Provided data:
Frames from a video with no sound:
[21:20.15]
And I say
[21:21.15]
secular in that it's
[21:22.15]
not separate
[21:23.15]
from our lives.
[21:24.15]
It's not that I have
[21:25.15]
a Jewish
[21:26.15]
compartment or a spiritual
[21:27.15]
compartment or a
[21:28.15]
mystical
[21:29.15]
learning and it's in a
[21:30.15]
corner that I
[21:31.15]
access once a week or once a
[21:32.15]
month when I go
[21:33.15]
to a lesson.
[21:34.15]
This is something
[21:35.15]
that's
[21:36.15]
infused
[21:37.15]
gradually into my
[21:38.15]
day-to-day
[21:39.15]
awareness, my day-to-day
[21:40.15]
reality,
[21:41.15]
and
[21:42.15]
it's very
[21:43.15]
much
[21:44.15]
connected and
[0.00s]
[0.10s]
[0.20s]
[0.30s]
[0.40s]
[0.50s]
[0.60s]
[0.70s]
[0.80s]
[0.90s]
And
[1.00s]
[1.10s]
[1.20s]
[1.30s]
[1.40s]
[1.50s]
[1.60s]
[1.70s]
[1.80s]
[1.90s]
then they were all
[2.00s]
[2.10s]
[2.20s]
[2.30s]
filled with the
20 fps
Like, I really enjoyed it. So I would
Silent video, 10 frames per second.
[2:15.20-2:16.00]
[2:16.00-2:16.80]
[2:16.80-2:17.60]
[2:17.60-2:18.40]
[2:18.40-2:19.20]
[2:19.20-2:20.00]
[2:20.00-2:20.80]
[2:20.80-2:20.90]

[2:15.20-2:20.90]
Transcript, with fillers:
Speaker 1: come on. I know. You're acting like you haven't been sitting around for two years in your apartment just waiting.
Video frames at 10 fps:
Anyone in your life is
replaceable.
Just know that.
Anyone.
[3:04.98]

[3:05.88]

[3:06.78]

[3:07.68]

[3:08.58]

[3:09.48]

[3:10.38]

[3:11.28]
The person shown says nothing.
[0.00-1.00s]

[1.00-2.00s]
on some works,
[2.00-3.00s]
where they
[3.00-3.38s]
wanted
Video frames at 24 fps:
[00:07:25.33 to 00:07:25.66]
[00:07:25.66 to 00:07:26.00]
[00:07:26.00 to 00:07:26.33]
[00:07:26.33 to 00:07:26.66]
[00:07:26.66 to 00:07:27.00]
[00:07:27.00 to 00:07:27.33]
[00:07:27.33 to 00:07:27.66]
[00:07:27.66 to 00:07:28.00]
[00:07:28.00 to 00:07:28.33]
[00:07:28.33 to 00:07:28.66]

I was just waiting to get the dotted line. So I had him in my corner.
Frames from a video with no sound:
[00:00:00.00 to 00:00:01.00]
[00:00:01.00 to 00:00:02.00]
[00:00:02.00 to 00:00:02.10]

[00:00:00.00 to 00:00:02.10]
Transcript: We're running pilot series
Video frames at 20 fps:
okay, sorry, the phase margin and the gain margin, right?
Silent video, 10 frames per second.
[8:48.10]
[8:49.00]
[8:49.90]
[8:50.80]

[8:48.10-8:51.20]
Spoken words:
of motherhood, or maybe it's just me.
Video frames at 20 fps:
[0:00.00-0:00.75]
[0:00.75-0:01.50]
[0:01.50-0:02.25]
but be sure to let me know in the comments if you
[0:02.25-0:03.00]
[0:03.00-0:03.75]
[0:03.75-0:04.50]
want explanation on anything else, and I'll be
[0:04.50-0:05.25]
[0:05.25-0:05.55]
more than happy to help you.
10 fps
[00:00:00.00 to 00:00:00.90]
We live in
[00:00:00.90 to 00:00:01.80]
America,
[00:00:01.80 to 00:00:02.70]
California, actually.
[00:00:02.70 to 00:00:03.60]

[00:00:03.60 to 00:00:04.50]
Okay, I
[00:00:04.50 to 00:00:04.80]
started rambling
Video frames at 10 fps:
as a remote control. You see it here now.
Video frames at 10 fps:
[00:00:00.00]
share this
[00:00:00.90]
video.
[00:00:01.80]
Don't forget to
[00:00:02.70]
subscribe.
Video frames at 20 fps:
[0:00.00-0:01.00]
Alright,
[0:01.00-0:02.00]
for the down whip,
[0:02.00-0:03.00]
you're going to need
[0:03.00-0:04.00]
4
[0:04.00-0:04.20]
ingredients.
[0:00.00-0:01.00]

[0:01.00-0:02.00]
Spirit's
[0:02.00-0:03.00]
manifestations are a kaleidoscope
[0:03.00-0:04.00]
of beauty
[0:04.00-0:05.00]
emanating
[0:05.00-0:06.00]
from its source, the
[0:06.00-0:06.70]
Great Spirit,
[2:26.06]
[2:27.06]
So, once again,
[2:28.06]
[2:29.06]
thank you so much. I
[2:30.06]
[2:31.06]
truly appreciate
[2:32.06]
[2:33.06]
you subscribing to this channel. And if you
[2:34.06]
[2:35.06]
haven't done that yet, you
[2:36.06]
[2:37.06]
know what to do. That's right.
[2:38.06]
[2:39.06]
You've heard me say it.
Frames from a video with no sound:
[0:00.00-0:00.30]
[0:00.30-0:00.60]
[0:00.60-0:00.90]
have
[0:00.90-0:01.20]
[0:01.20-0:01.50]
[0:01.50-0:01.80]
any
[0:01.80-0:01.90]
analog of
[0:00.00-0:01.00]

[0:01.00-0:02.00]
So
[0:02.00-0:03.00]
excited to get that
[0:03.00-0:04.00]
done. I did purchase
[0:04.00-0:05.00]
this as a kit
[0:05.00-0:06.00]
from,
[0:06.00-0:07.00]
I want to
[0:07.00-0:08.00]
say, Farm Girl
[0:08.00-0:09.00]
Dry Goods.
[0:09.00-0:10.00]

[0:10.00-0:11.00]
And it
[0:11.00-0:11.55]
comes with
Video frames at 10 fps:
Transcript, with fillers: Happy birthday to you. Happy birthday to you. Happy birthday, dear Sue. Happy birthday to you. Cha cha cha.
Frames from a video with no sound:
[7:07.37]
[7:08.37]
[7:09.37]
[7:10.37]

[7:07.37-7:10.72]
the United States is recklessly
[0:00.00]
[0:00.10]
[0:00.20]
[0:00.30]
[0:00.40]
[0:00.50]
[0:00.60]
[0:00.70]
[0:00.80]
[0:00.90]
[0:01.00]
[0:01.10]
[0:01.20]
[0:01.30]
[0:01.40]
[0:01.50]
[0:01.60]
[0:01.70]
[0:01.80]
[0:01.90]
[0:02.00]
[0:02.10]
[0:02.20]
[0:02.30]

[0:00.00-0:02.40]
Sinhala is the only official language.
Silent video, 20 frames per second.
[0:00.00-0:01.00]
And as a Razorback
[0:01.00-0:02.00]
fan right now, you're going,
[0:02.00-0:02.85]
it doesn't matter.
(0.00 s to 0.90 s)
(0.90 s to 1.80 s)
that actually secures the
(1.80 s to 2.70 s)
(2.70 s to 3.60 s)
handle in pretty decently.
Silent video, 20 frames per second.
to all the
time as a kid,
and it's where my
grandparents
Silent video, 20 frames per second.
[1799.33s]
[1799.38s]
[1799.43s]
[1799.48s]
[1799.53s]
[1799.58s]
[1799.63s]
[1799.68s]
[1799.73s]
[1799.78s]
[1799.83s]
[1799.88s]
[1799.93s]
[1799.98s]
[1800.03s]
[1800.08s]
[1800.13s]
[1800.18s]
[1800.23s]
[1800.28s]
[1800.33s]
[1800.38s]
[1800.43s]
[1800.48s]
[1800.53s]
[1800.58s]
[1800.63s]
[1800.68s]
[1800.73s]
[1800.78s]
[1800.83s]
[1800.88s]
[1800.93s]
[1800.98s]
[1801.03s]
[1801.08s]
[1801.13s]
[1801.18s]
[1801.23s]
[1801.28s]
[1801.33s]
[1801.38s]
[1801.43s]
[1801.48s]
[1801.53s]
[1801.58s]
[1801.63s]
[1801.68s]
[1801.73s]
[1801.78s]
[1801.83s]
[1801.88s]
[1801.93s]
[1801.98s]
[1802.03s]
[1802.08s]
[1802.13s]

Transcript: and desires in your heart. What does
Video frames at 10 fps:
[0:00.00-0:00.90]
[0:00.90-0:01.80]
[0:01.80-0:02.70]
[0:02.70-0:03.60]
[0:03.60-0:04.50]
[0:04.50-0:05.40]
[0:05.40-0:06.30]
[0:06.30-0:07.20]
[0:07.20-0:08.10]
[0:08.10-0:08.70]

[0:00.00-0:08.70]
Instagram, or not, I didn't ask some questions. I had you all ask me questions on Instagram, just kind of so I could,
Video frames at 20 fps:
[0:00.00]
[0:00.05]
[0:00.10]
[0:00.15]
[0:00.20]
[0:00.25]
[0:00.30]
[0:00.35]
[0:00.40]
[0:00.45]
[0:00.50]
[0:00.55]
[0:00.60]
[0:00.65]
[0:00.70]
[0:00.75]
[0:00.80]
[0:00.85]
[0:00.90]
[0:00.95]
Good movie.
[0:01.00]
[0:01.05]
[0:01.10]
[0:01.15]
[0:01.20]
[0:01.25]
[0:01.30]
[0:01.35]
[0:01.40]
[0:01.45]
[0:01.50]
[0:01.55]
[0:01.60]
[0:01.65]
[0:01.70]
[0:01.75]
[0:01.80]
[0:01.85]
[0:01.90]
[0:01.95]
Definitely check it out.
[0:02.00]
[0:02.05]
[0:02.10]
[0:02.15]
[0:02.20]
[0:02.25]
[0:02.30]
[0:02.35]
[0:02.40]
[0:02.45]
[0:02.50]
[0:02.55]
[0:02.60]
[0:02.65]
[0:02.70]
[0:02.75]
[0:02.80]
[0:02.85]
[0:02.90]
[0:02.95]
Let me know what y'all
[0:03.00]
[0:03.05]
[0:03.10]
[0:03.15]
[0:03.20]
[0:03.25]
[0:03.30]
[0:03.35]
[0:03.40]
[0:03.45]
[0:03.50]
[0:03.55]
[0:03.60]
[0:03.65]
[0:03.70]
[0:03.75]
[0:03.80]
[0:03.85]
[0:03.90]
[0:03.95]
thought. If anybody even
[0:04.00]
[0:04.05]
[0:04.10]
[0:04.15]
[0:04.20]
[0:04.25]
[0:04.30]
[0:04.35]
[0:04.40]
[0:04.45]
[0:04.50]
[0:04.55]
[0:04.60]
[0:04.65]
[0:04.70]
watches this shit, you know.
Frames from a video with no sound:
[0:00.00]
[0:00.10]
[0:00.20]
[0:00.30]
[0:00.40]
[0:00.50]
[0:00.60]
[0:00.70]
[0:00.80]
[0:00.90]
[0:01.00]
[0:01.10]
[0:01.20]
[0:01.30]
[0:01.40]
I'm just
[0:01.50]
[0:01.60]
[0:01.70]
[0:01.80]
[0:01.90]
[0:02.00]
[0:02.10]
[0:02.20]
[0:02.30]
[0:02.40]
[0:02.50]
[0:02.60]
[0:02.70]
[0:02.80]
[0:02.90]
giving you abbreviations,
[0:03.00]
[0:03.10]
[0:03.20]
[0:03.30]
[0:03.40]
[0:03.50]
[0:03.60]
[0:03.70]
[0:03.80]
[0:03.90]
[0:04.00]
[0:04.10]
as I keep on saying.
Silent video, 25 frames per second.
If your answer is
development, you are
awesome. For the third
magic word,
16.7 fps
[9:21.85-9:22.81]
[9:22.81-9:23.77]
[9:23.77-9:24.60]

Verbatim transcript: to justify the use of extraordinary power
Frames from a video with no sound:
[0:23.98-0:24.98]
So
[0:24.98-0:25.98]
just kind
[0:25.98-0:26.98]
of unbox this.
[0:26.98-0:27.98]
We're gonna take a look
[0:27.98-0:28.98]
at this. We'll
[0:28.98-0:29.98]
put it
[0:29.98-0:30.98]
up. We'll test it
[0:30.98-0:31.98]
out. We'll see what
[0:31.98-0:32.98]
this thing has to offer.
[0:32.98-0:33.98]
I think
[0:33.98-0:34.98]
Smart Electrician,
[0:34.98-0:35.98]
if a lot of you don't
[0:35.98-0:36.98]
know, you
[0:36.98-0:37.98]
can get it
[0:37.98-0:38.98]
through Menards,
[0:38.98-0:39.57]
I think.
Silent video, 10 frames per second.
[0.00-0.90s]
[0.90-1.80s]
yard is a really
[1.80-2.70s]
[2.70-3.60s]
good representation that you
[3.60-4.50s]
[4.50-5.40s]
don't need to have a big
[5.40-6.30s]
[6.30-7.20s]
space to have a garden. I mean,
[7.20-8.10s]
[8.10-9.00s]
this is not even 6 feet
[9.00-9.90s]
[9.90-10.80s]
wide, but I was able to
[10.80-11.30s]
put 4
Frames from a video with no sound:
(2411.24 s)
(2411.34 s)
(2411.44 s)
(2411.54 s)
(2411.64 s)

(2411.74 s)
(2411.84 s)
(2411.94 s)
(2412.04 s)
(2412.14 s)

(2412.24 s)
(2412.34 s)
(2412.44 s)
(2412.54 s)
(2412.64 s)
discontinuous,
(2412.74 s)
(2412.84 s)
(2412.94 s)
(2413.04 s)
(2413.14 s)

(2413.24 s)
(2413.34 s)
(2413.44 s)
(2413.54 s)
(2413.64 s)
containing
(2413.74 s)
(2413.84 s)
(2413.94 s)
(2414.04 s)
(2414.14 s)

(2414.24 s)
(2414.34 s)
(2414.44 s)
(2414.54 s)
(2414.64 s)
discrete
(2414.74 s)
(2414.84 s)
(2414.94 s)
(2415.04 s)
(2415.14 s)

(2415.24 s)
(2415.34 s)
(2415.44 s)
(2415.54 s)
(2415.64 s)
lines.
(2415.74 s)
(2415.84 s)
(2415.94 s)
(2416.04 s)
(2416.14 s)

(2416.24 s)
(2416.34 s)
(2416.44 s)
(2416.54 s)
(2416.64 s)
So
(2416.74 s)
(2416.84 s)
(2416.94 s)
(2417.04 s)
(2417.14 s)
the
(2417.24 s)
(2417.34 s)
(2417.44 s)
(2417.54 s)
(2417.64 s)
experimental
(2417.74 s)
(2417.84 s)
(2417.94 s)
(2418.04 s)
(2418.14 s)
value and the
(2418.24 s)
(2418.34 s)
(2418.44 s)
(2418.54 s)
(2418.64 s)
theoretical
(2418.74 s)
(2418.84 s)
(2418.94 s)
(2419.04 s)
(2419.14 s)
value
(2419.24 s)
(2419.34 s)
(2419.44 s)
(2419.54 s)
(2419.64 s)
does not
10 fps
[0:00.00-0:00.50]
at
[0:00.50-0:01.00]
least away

Exercise aim:
Everything from the first line of the records above to the line containing "[2:15.20-2:20.90]", inclusive, should be repeated exactly; leave out the rest.

Worked solution:
Frames from a video with no sound:
[21:20.15]
And I say
[21:21.15]
secular in that it's
[21:22.15]
not separate
[21:23.15]
from our lives.
[21:24.15]
It's not that I have
[21:25.15]
a Jewish
[21:26.15]
compartment or a spiritual
[21:27.15]
compartment or a
[21:28.15]
mystical
[21:29.15]
learning and it's in a
[21:30.15]
corner that I
[21:31.15]
access once a week or once a
[21:32.15]
month when I go
[21:33.15]
to a lesson.
[21:34.15]
This is something
[21:35.15]
that's
[21:36.15]
infused
[21:37.15]
gradually into my
[21:38.15]
day-to-day
[21:39.15]
awareness, my day-to-day
[21:40.15]
reality,
[21:41.15]
and
[21:42.15]
it's very
[21:43.15]
much
[21:44.15]
connected and
[0.00s]
[0.10s]
[0.20s]
[0.30s]
[0.40s]
[0.50s]
[0.60s]
[0.70s]
[0.80s]
[0.90s]
And
[1.00s]
[1.10s]
[1.20s]
[1.30s]
[1.40s]
[1.50s]
[1.60s]
[1.70s]
[1.80s]
[1.90s]
then they were all
[2.00s]
[2.10s]
[2.20s]
[2.30s]
filled with the
20 fps
Like, I really enjoyed it. So I would
Silent video, 10 frames per second.
[2:15.20-2:16.00]
[2:16.00-2:16.80]
[2:16.80-2:17.60]
[2:17.60-2:18.40]
[2:18.40-2:19.20]
[2:19.20-2:20.00]
[2:20.00-2:20.80]
[2:20.80-2:20.90]

[2:15.20-2:20.90]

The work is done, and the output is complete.